Architecture Zero Trust January 2025 • By Boney Warikozi

The OSI model provides a fundamental blueprint for network communication — from physical devices to application software. For security engineers, implementing Zero Trust means eliminating any assumption of inherent trust. Every request, packet, and session must be continuously verified and validated.

Physical & Data Link (L1–L2): The Forgotten Perimeter

Zero Trust begins at the physical layer. Access restrictions, biometric controls, and tamper-evident hardware prevent unauthorized individuals from touching infrastructure. At the data link layer, IEEE 802.1X port-based authentication ensures that only authorized endpoints can attach to switch ports. VLAN segmentation isolates device groups, making lateral movement expensive for attackers who breach one segment.

Network Layer (L3): Microsegment Everything

Zero Trust at L3 mandates per-packet verification. Microsegmentation carves the network into fine-grained zones, so an attacker who compromises one workload cannot freely reach another. Next-generation firewalls perform deep packet inspection. IDS/IPS systems flag anomalous traffic in real time. Software-defined networking enables dynamic policy enforcement that adapts to threat signals.
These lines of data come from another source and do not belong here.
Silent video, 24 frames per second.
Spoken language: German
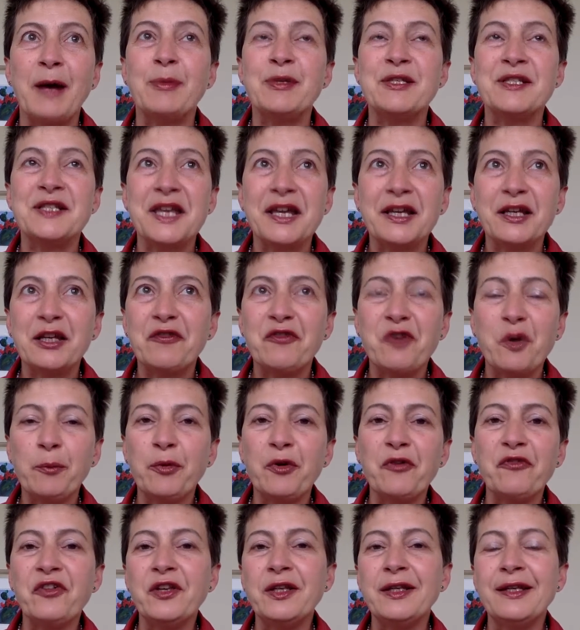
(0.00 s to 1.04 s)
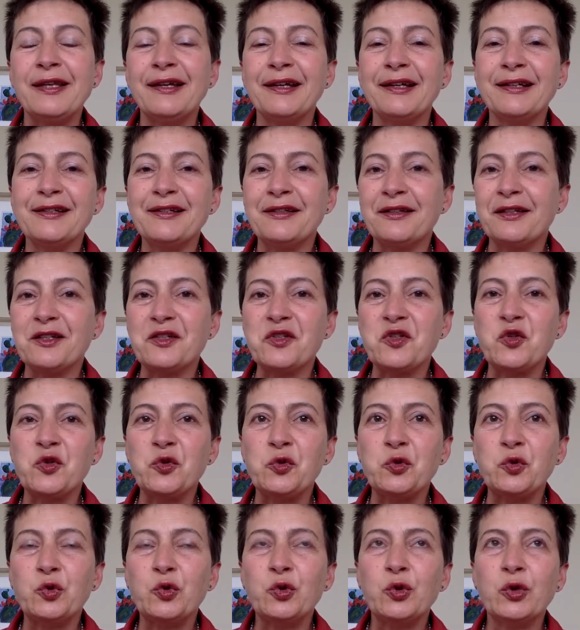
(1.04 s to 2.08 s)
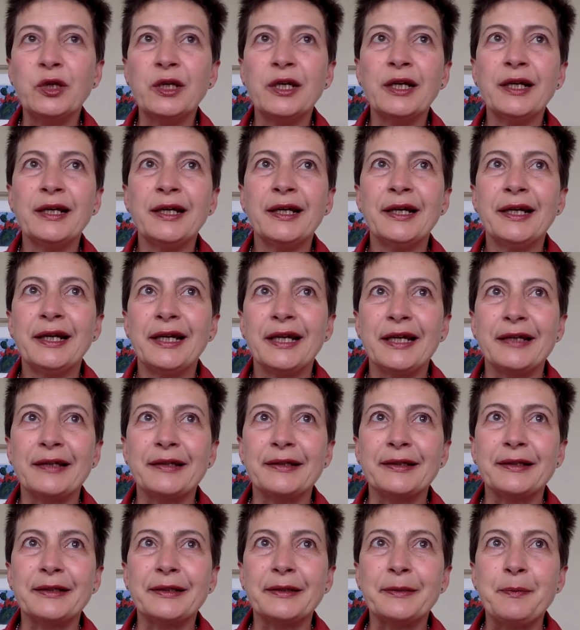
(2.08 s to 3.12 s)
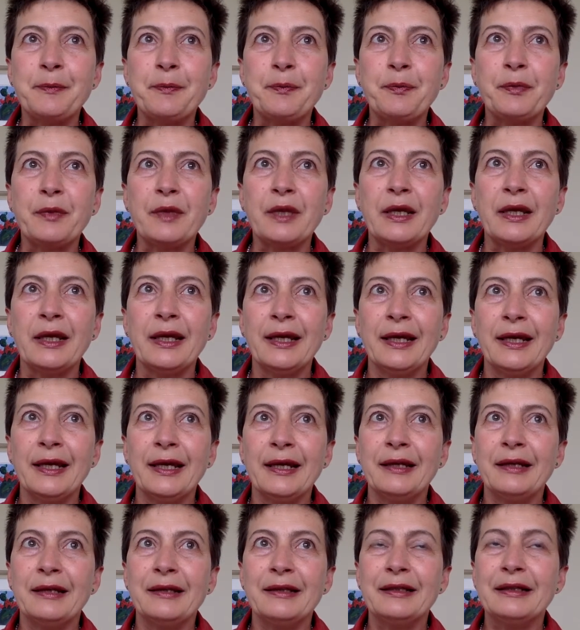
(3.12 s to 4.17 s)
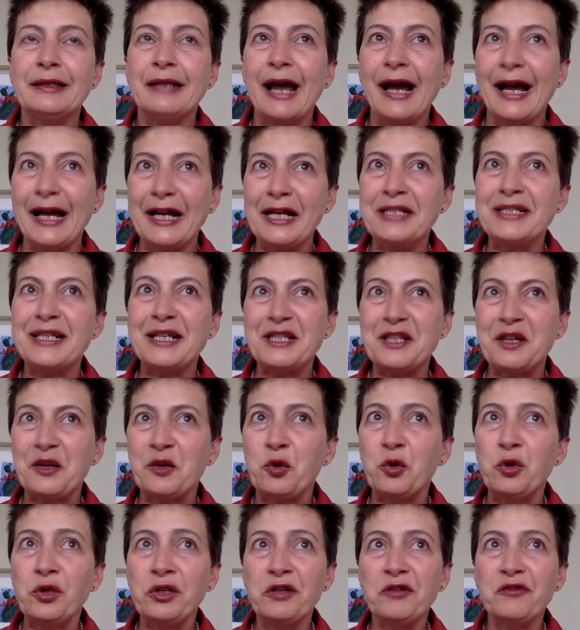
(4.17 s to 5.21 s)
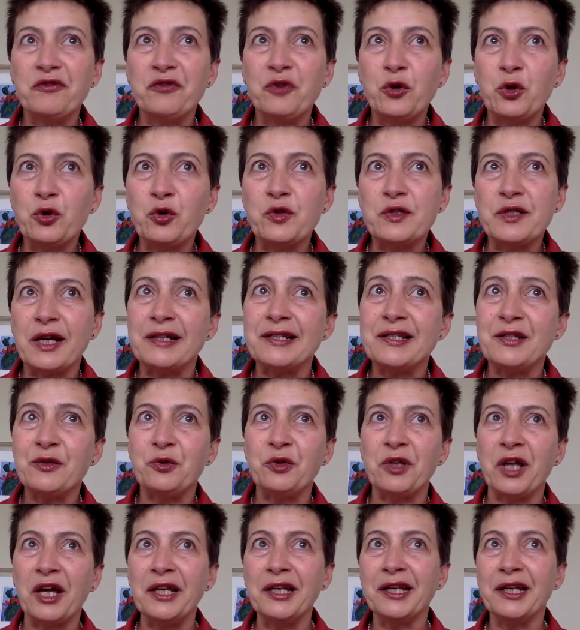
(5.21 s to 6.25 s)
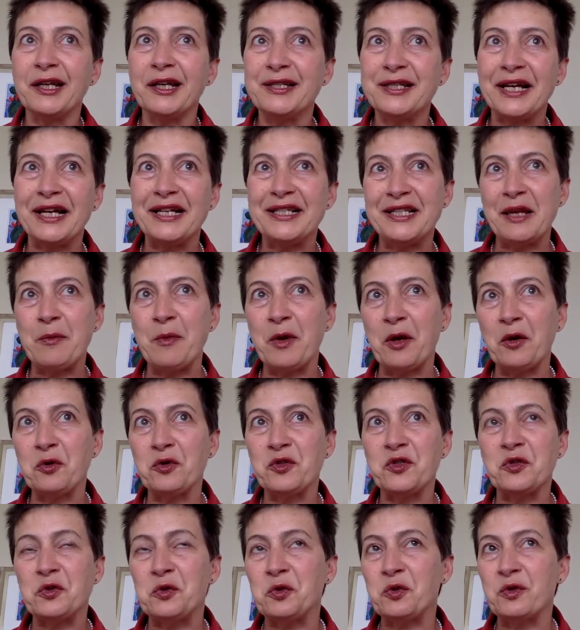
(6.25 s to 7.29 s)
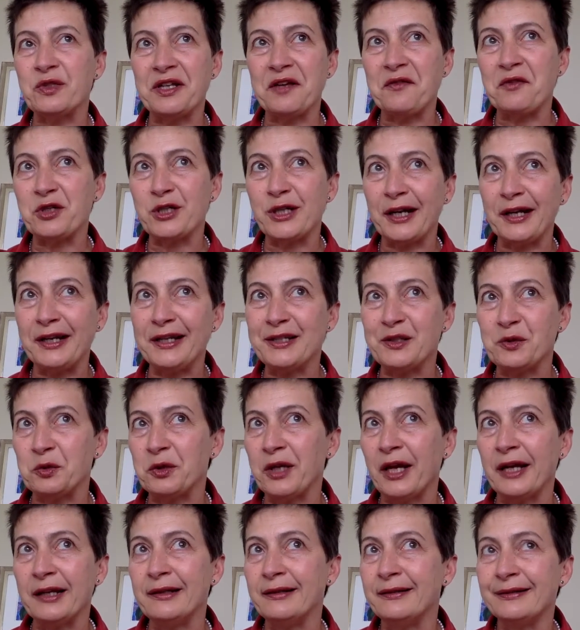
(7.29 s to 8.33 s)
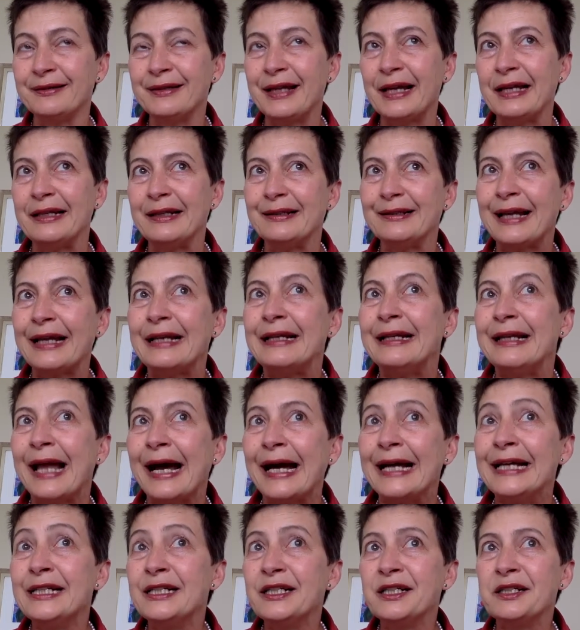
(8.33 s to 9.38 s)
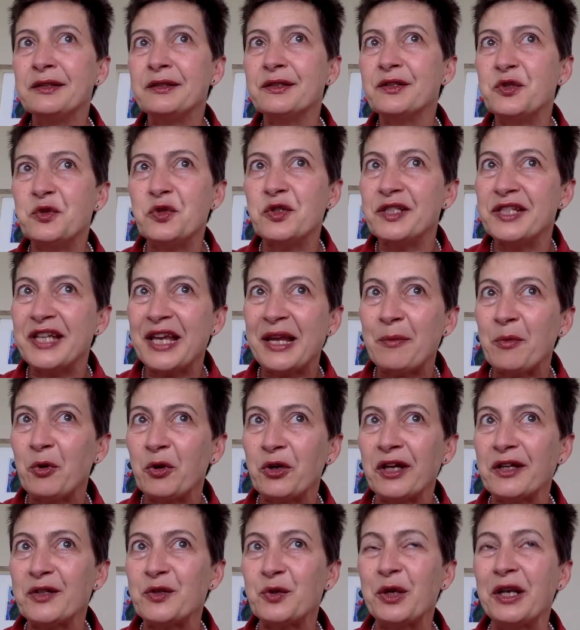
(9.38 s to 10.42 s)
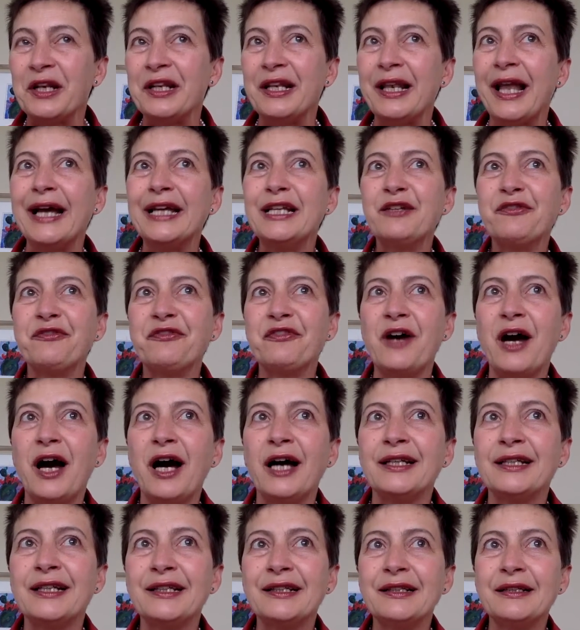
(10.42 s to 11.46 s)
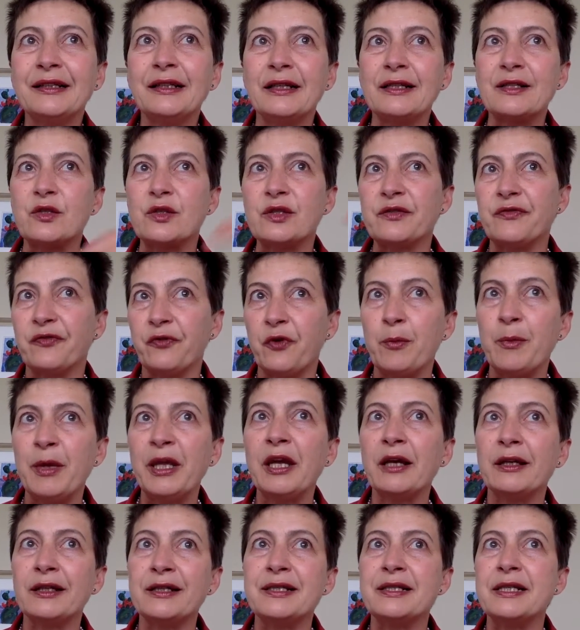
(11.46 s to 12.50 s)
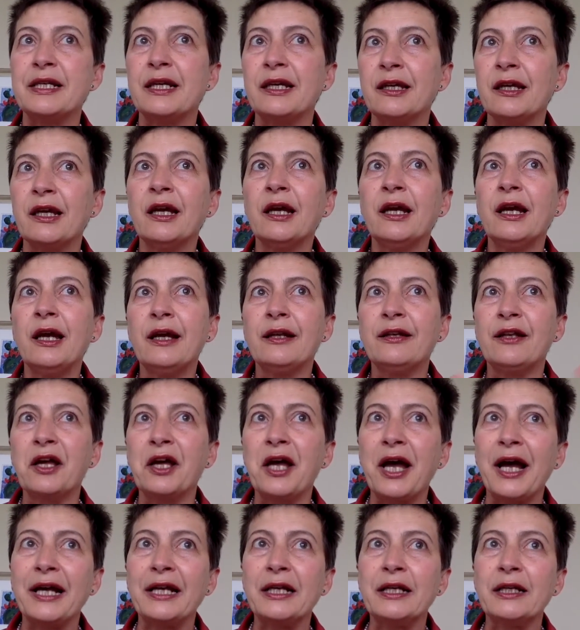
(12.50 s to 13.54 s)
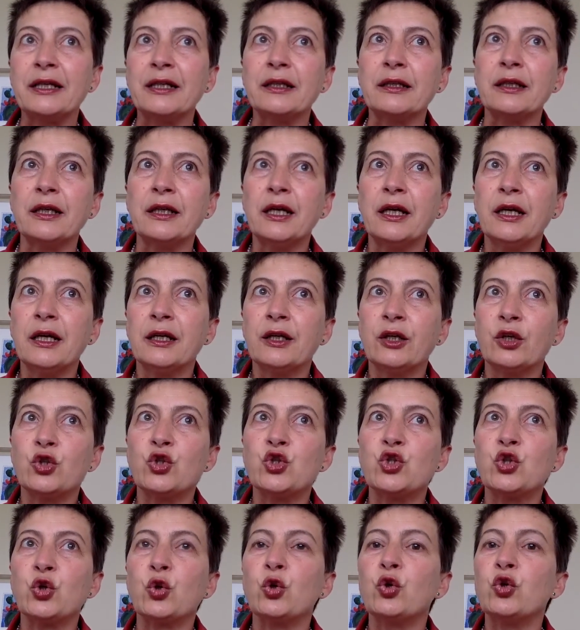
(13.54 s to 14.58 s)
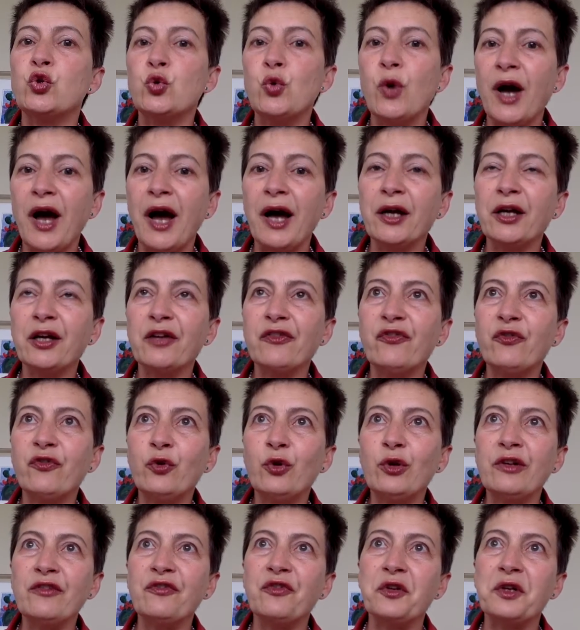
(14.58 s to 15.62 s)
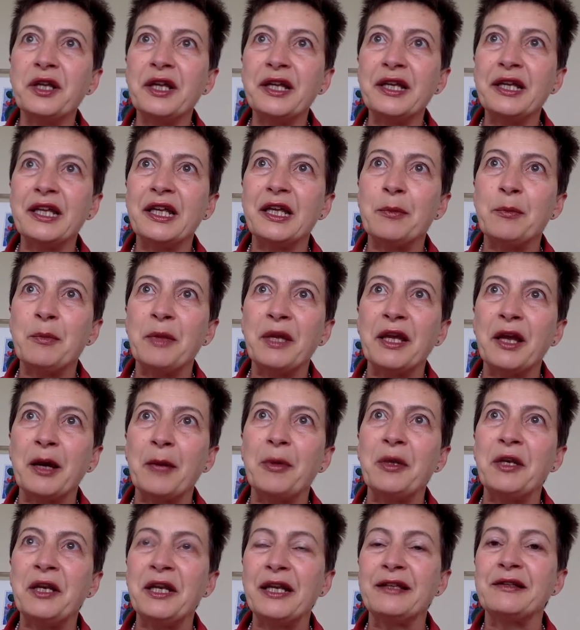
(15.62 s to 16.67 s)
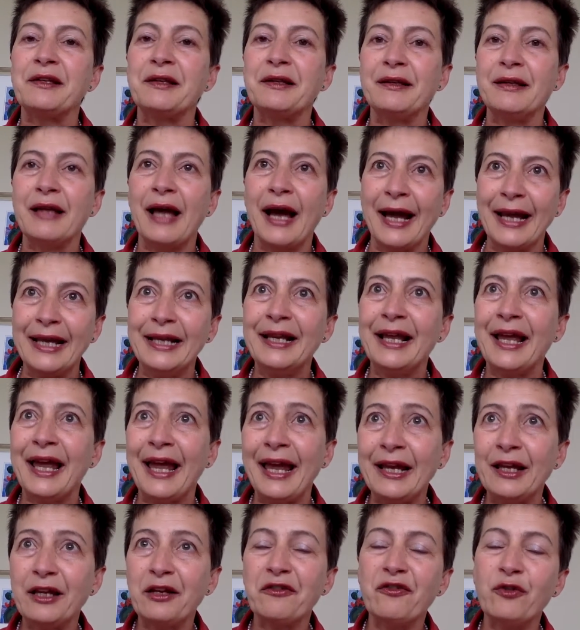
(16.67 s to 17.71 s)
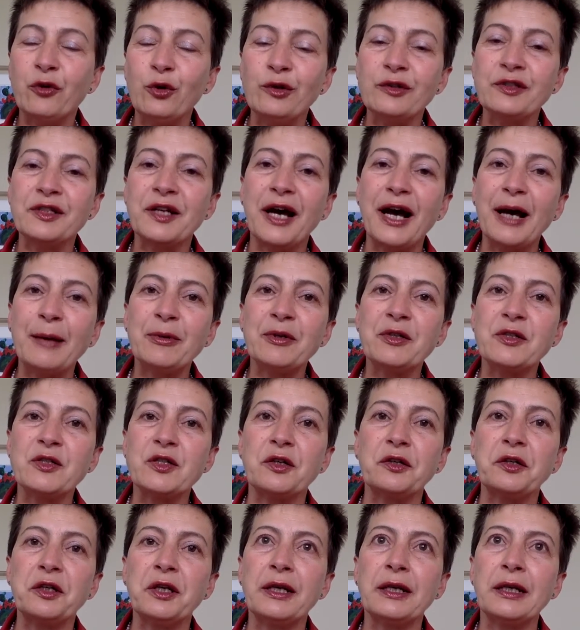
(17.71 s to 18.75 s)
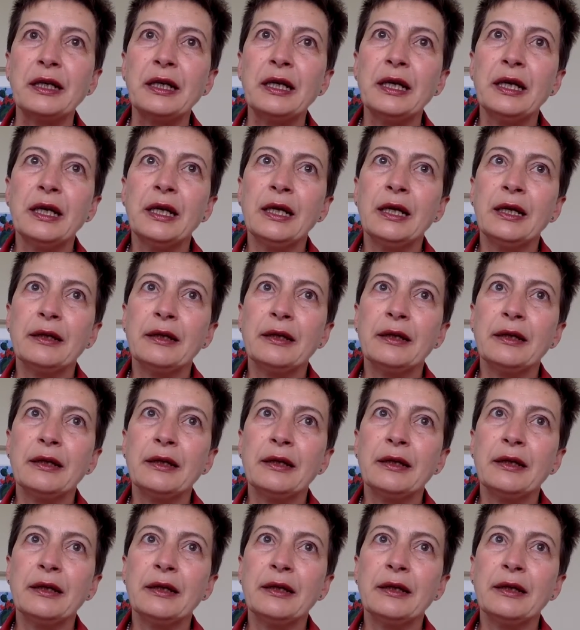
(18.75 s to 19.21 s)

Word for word: habe sehr davon profitiert, dass du ähm, einerseits den Kundenfokus hast und andererseits eben auch so sehr wahrscheinlich so dein, dein, dein Leitsystem oder so ein Leitfaden. Also es, ja. für mich hat es sich nach einer Struktur angefühlt, von der ich mich aber nicht eingeengt gefühlt habe, sondern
Transport Layer (L4): Encrypt & Authenticate In-Transit

Mutual TLS (mTLS) replaces one-way trust with bidirectional certificate validation — clients prove who they are, servers prove who they are, and every session is encrypted end-to-end. TLS 1.3 eliminates weak cipher suites and removes risky renegotiation features. Certificate transparency logs provide auditable proof of certificate issuance.

Session, Presentation & Application (L5–L7): Trust Nothing, Verify Everything

Short-lived sessions with continuous re-authentication prevent token hijacking. Behavioral analytics flag session anomalies — logins from unusual geos, access at odd hours, or excessive data transfers. At the application layer, Zero Trust means OAuth 2.0 scopes, strict API gateway policies, content security policies, and rigorous input sanitization. Every user action is logged, every API call is rate-limited and authenticated.

✓ Key Takeaway

Zero Trust is not a product you deploy — it's a philosophy you architect. Applying it at every OSI layer creates defense-in-depth where a breach at one layer does not cascade into a catastrophic compromise across the entire network.